I was planning to post a link to yesterday's column by Frank Rich anyway. But, the news about the deaths of nine soldiers in Afghanistan makes it an imperative read:
As The Times reported two weeks ago, Iraq has monopolized our military and intelligence resources to the point where we don’t have enough predator drones or expert C.I.A. field agents to survey the tribal areas where terrorists are amassing in Pakistan. Meanwhile, the threat to America from Al Qaeda is “comparable to what it faced on Sept. 11, 2001,” said Seth Jones, a RAND Corporation terrorism expert and Pentagon consultant. The difference between now and then is simply that the base of operations has moved, “roughly the difference from New York to Philadelphia.”We're going to be paying for the misguided rush to war in Iraq and the illegal program of torture for a very long time. George Bush is the worst offender. But, every member of Congress who voted for Bush's war back in 2002 and failed to hold him accountable shares responsibility for the failure to finish the job. American soldiers are paying the price. And, the rest of us aren't any safer.

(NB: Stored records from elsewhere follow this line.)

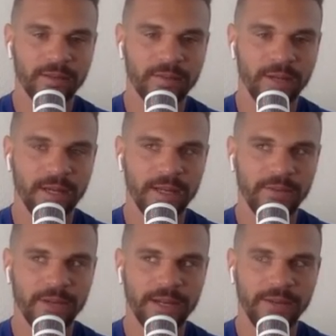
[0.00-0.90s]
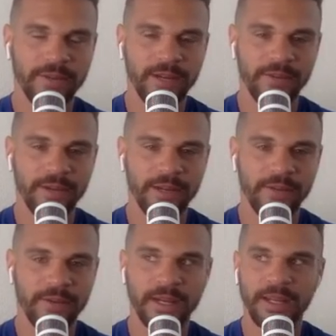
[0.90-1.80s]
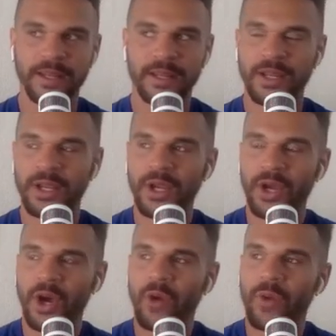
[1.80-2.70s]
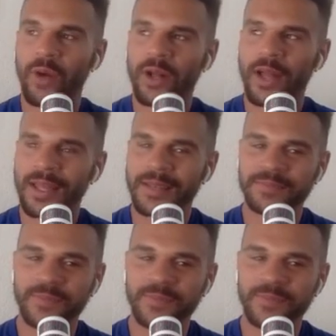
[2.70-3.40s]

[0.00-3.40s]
Right, right, right, right, right. Well, and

Yet once again terrorism has fallen off America’s map, landing at or near the bottom of voters’ concerns in recent polls. There were major attacks in rapid succession last week in Pakistan, Afghanistan (the deadliest in Kabul since we “defeated” the Taliban in 2001) and at the American consulate in Turkey. Who listened to this ticking time bomb? It’s reminiscent of July 2001, when few noticed that the Algerian convicted of trying to bomb Los Angeles International Airport on the eve of the millennium testified that he had been trained in bin Laden’s Afghanistan camps as part of a larger plot against America.

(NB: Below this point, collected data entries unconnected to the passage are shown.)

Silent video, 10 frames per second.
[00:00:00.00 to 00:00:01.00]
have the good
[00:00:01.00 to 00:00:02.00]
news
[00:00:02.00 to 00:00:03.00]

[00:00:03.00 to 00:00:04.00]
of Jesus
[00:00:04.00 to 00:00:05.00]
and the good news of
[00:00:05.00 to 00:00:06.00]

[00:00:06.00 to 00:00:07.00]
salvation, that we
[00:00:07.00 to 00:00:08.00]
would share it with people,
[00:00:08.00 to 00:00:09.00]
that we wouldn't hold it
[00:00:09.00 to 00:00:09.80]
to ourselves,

In last Sunday’s Washington Post, the national security expert Daniel Benjamin sounded an alarm about the “chronic” indecisiveness and poor execution of Bush national security policy as well as the continuing inadequacies of the Department of Homeland Security. Mr. Benjamin must feel a sinking sense of déjà vu. Exactly seven years ago in the same newspaper, just two months before 9/11, he co-wrote an article headlined “Defusing a Time Bomb” imploring the Bush administration in vain to pay attention to Afghanistan because that country’s terrorists “continue to pose the most dangerous threat to American lives.”
And so we’re back where we started in the summer of 2001, with even shark attacks and Chandra Levy’s murder (courtesy of a new Washington Post investigation) returning to the news. We are once again distracted and unprepared while the Taliban and bin Laden’s minions multiply in Afghanistan and Pakistan. This, no less than the defiling of the Constitution, is the legacy of an administration that not merely rationalized the immorality of torture but shackled our national security to the absurdity that torture could easily fix the terrorist threat.
That’s why the Bush White House’s corruption in the end surpasses Nixon’s. We can no longer take cold comfort in the Watergate maxim that the cover-up was worse than the crime. This time the crime is worse than the cover-up, and the punishment could rain down on us all.